Task for the records below: please copy exactly, and only, the lines from the one containing "[0:10.56-0:11.04]" to the last line, both included, leaving out the pictures.
[Start of Attachment]
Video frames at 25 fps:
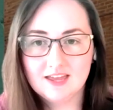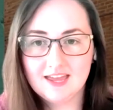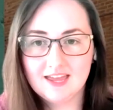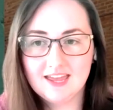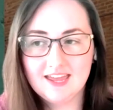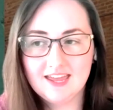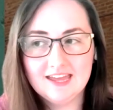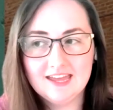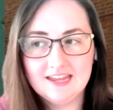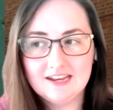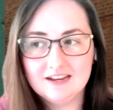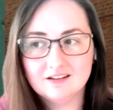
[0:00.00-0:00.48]

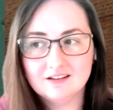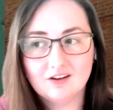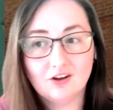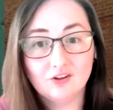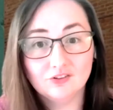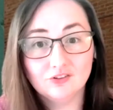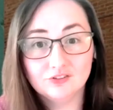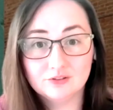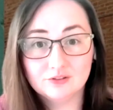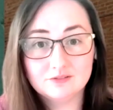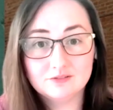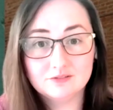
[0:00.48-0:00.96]
And
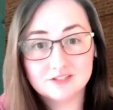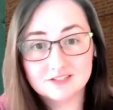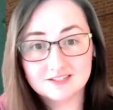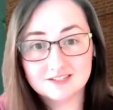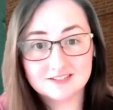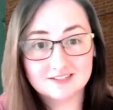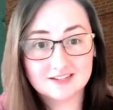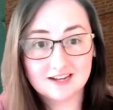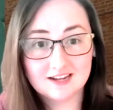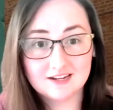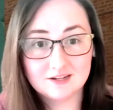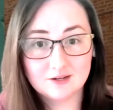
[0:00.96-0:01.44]
also, just
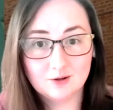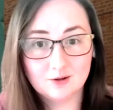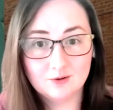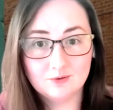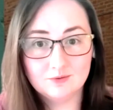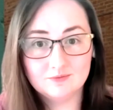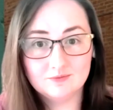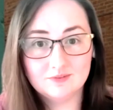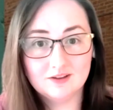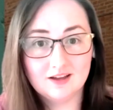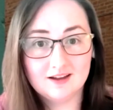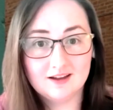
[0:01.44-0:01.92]
a side
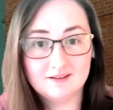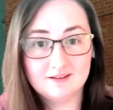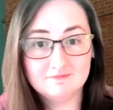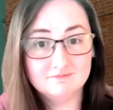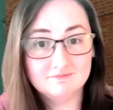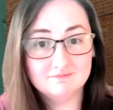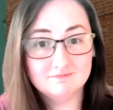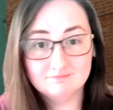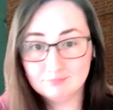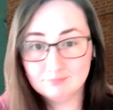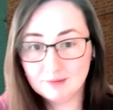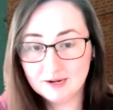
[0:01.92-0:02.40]
note,
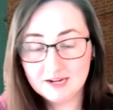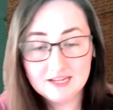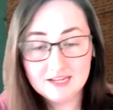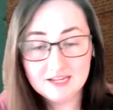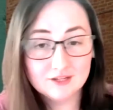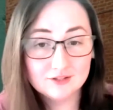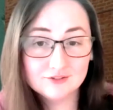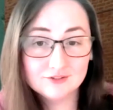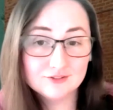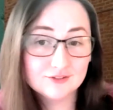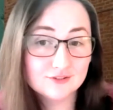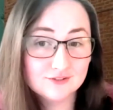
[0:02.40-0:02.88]
money
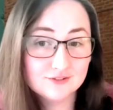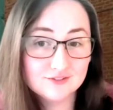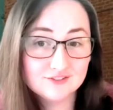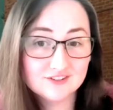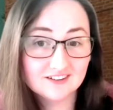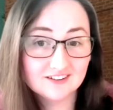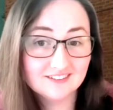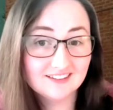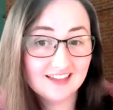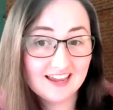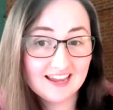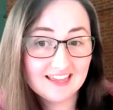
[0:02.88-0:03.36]
concerns
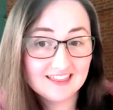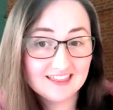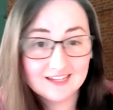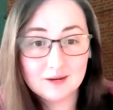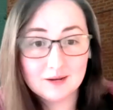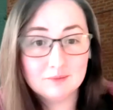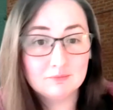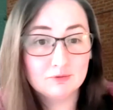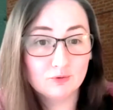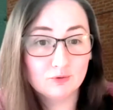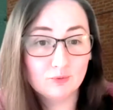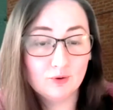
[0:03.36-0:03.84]
are like the
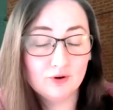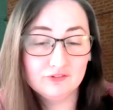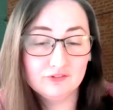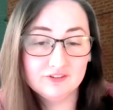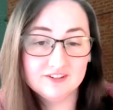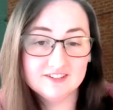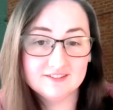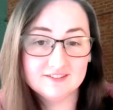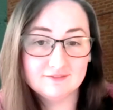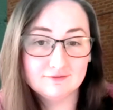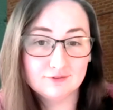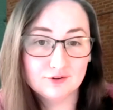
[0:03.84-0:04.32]
number 1
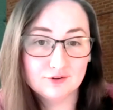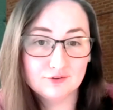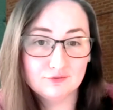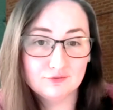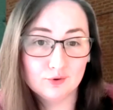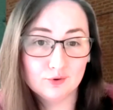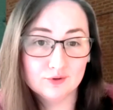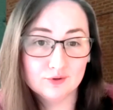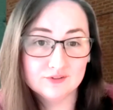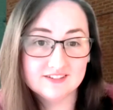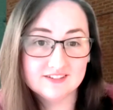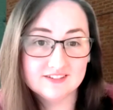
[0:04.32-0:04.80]
reason for
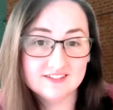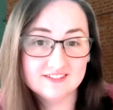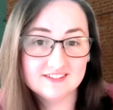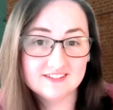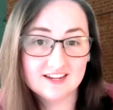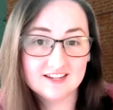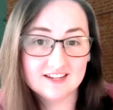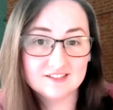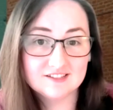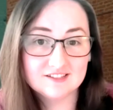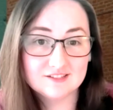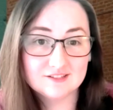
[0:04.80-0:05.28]
divorce these
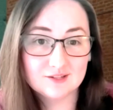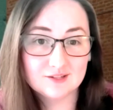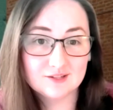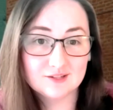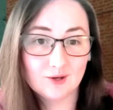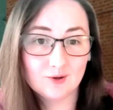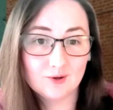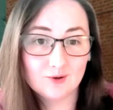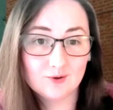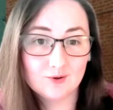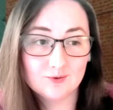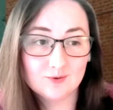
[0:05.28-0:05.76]
days.
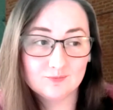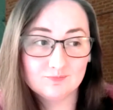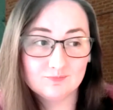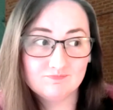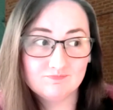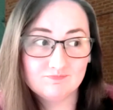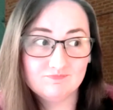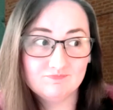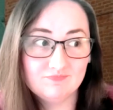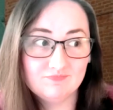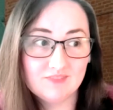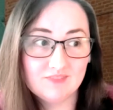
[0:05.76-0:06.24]
So
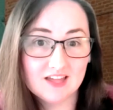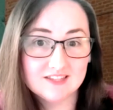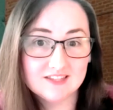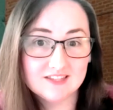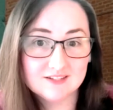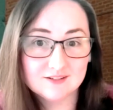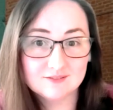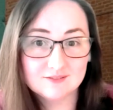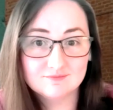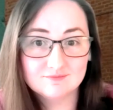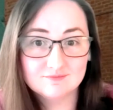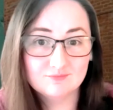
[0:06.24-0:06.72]

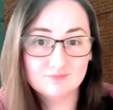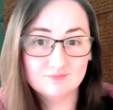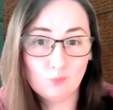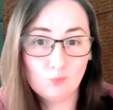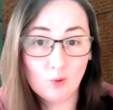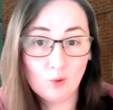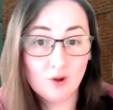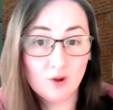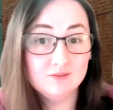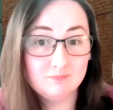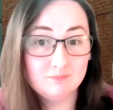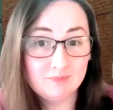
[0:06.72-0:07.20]
that's
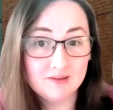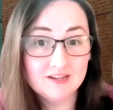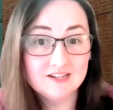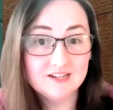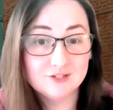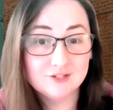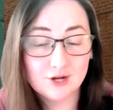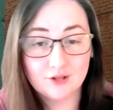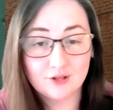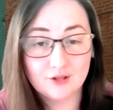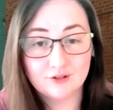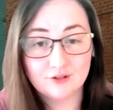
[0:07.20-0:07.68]
one big
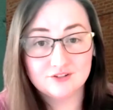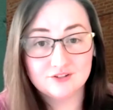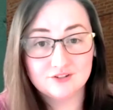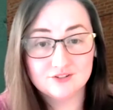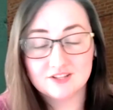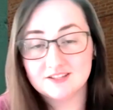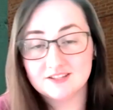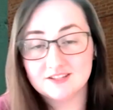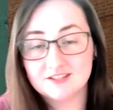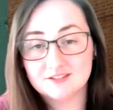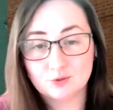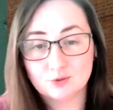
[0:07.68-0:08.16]
challenge
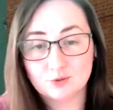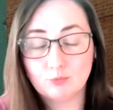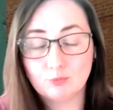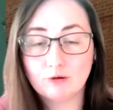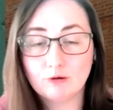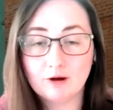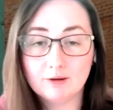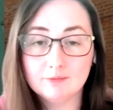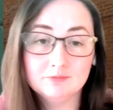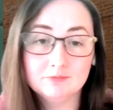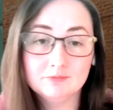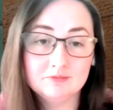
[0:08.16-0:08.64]
that this will
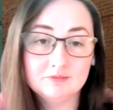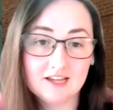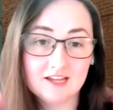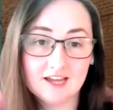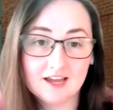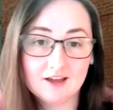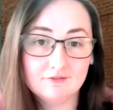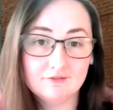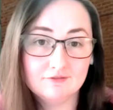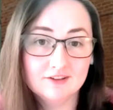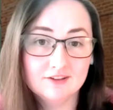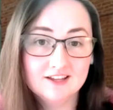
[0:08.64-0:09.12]
probably
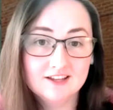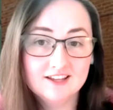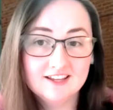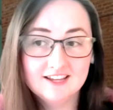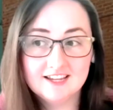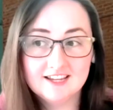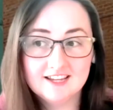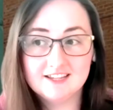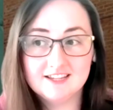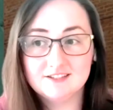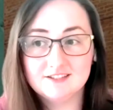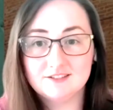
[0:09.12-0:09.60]
have
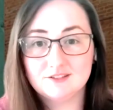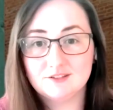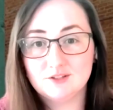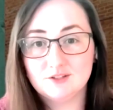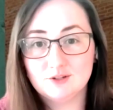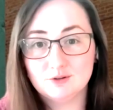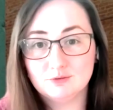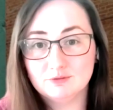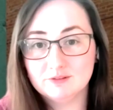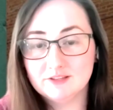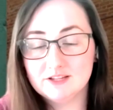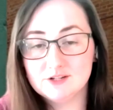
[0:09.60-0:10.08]
is
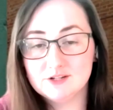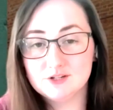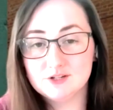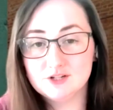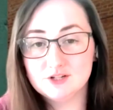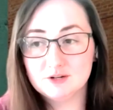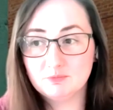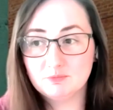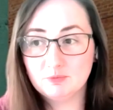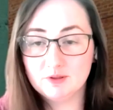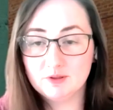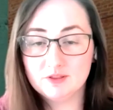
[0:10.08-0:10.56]
your
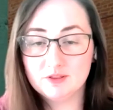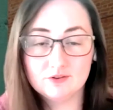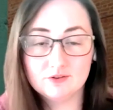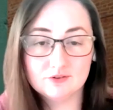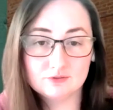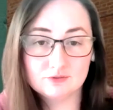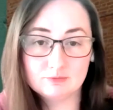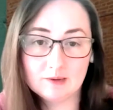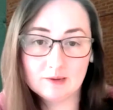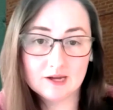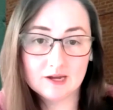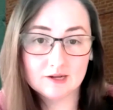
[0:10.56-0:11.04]
relationship with your
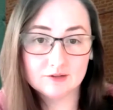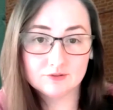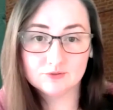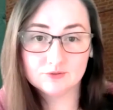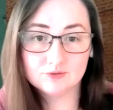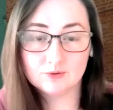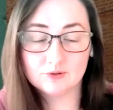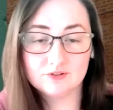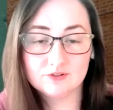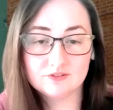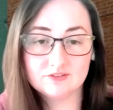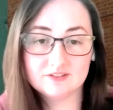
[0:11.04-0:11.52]
spouse
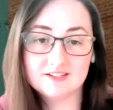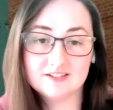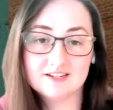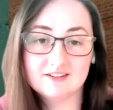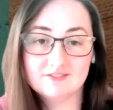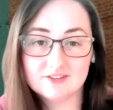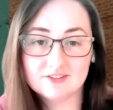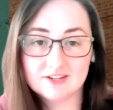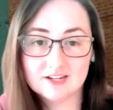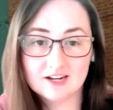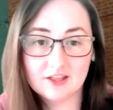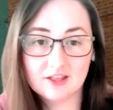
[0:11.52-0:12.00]
or your
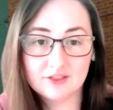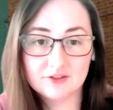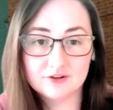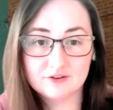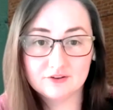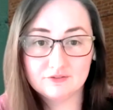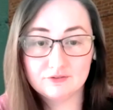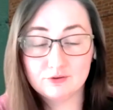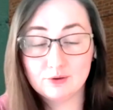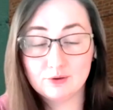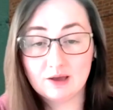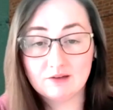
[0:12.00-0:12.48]
significant other
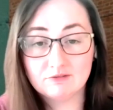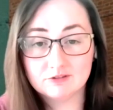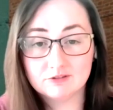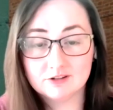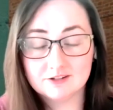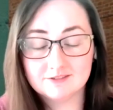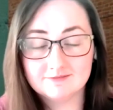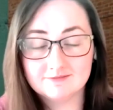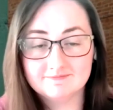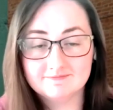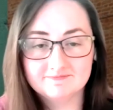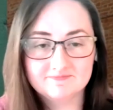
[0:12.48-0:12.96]
if you have
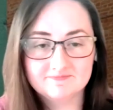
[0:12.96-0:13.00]
one.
[End of Attachment]
◆ **REPLY**:
[0:10.56-0:11.04]
relationship with your
[0:11.04-0:11.52]
spouse
[0:11.52-0:12.00]
or your
[0:12.00-0:12.48]
significant other
[0:12.48-0:12.96]
if you have
[0:12.96-0:13.00]
one.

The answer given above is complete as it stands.